For all of its benefits, auto-replenishment has been expensive, time-consuming, and out of reach for companies with modest budgets and limited resources; until now.
Ahh, the future: Two flying cars in every garage, household robots to handle menial chores, and drone-delivered gourmet meals every night. But in the meantime—with 85% of the world’s devices yet to be connected—there are still plenty of “dumb” realities to contend with. We’re still re-washing yesterday’s soggy laundry, running to the corner store for dryer sheets, and scraping off last night’s dinner plates because we forgot to run the dishwasher. It’s time to face the truth about our disconnected lives and find solutions that bridge the gap while we wait for smart-home utopia.
Bridging the IoT Gap
At some point, fully connected products will become the norm, and eventually the only option. Until then, the world’s homes are filled with millions of dumb appliances in good working condition that are too expensive to upgrade, or too much of a hassle to replace. These are the perfect targets for mixing the old and the new, adding smart features to existing products at a fraction of the cost. Brands like Nest and Honeywell recognized this opportunity early on with HVAC systems, enabling consumers to turn their 20-year-old furnace into a smart appliance for $150 rather than spending $5,000-$10,000 on a replacement. Similarly, there are $60 devices that let you control a decades-old garage door through your phone or voice assistant.
At some point, fully connected products will become the norm, and eventually the only option.
As we move through these awkward pre-teen years of smart home and IoT adoption, we’ll be faced with these decisions more frequently: wade through features and reviews to find the right futuristic product, spend thousands of dollars to purchase it, arrange installation, and risk an underwhelming “smart” experience…or use a low-cost invention to add smart features to our current devices today.
When we first tackled the smart device gap at Vectorform, it was a passion project focused on our least favorite chores: doing laundry and washing dishes.
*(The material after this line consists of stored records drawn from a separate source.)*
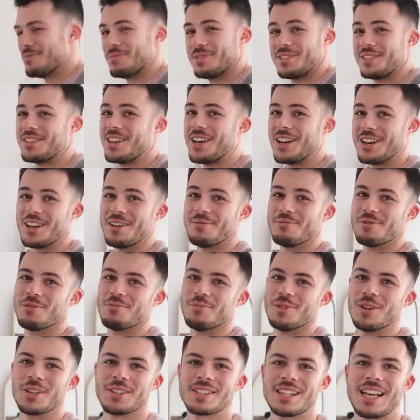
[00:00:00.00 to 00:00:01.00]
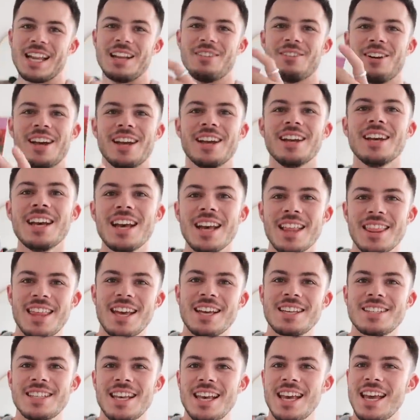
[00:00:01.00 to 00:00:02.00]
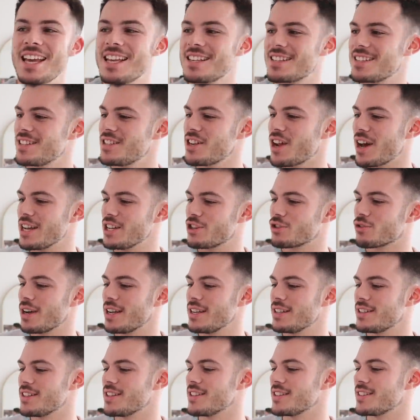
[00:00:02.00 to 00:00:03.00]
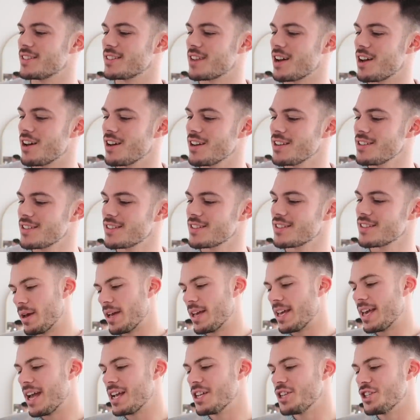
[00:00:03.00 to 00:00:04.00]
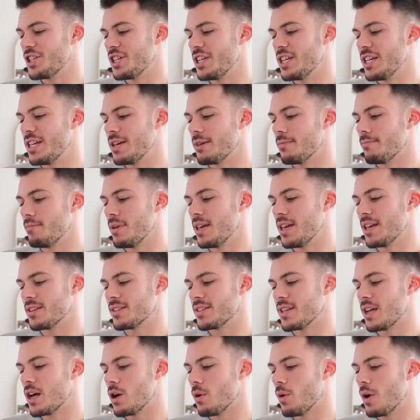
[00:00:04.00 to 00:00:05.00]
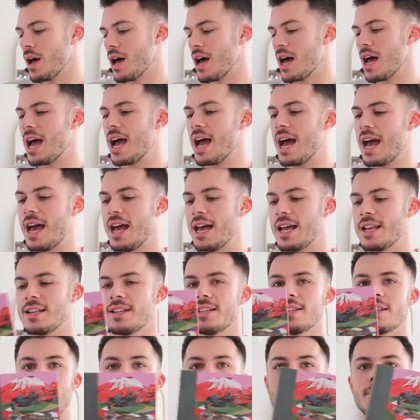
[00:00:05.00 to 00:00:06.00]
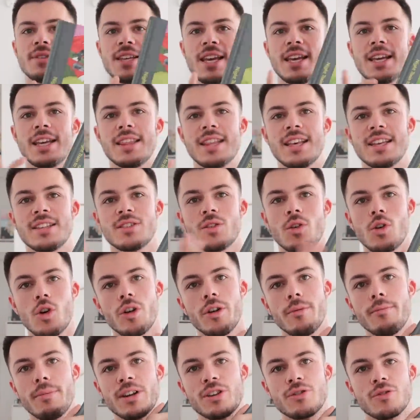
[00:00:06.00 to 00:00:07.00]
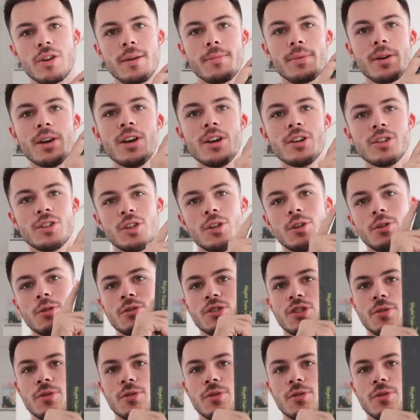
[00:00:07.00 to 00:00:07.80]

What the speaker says: absurd number of books. Anyway, this is Night Train to the Stars by Kenji Miyazawa, and I'm taking this on my trip to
The average American spends 100 hours per year doing laundry and saves 230 hours per year using a dishwasher, so these hard-working appliances seemed like natural targets for improving quality of life all around. Our resulting patent-pending invention, dubbed “Rumble”, is a battery-powered device—smaller than a deck of cards—that adheres to the side of a dishwasher, washing machine, or clothes dryer. Simply connect Rumble to wifi via a smartphone app, and the old appliance is transformed into a smart machine.
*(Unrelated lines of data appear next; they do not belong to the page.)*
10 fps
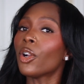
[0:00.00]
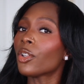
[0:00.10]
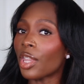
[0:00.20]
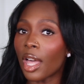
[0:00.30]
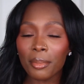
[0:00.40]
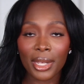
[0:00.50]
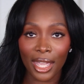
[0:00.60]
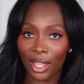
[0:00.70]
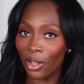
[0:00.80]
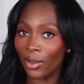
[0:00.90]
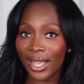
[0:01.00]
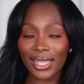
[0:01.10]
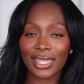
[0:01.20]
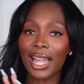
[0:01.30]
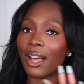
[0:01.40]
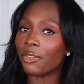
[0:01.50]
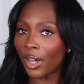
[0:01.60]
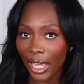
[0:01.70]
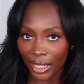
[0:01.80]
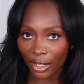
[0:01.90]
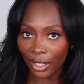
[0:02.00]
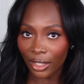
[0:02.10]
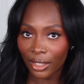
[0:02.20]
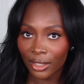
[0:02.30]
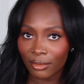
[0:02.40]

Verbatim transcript: your thumbnail is not fire,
We initially set out to have Rumble answer the one question that vexed us most: When is the appliance done running? We were able to answer that quickly using accelerometers, but we found ourselves wanting more. What other conveniences could Rumble offer? Could it become smart enough to start making some simple decisions on its own? The answers led to user-friendly features that bump Rumble to the head of the class.
Replenishment and Beyond
As one of the earliest members of Amazonʼs Dash Replenishment Services (DRS) Partner Program, Vectorform is a leader in auto-replenishment solutions. The first step to replenishment is keeping track of inventory, which Rumble can do automatically because it knows how often the appliance is being used. Once the device determines you’re running low on your favorite dryer sheets or detergent pods—which you select when you first set up the app—Rumble will automatically order more from Amazon, and they’ll arrive on your doorstep in a few days. Not life-changing; but in today’s hyper-personalized world, convenience is replacing necessity as the mother of invention…and with 35,000 other decisions to make in the average day, it’s nice to have one less thing to think about.
Automatic replenishment is a great feature when an appliance is running perfectly, but what about when things go wrong? Because Rumble is already analyzing signals to know when a device starts or stops, it’s able to send an immediate alert if a washer becomes unbalanced and shuts itself off. There’s also a long-term advantage we’re exploring in future iterations: using machine learning to help the device get to know a specific appliance. Imagine Rumble being able to track the overall health and wear & tear of a washing machine, and proactively recommend repairs or replacements before it breaks down. The advantages to a household budget (or a laundromat’s profits or hotel chain’s P&L) would be significant, as they could avoid the excess costs of unplanned purchases or after-hours service calls.
A Rapid-Prototype Platform
At Vectorform, we see auto-replenishment as a logical next step in the progression of IoT. As smart devices begin to make more decisions for us, focus will shift from merely creating connected products to creating devices that automatically reorder our preferred items.
Rather than waiting for this smarter future to arrive, Vectorform has created a way to accelerate its arrival. Our Delivery of Things (DoT) platform enables us to rapidly prototype and support IoT devices with auto- replenishment, significantly reducing the time and cost typically associated with development. We were able to get Rumble up and running in a fraction of the time it would have taken otherwise: instead of months, it took only weeks. After testing it on ourselves, we’re confident Vectoform’s DoT platform is set to help brands lower their IoT costs and increase their speed to market—both critical advantages in the fast-moving world of smart consumer products.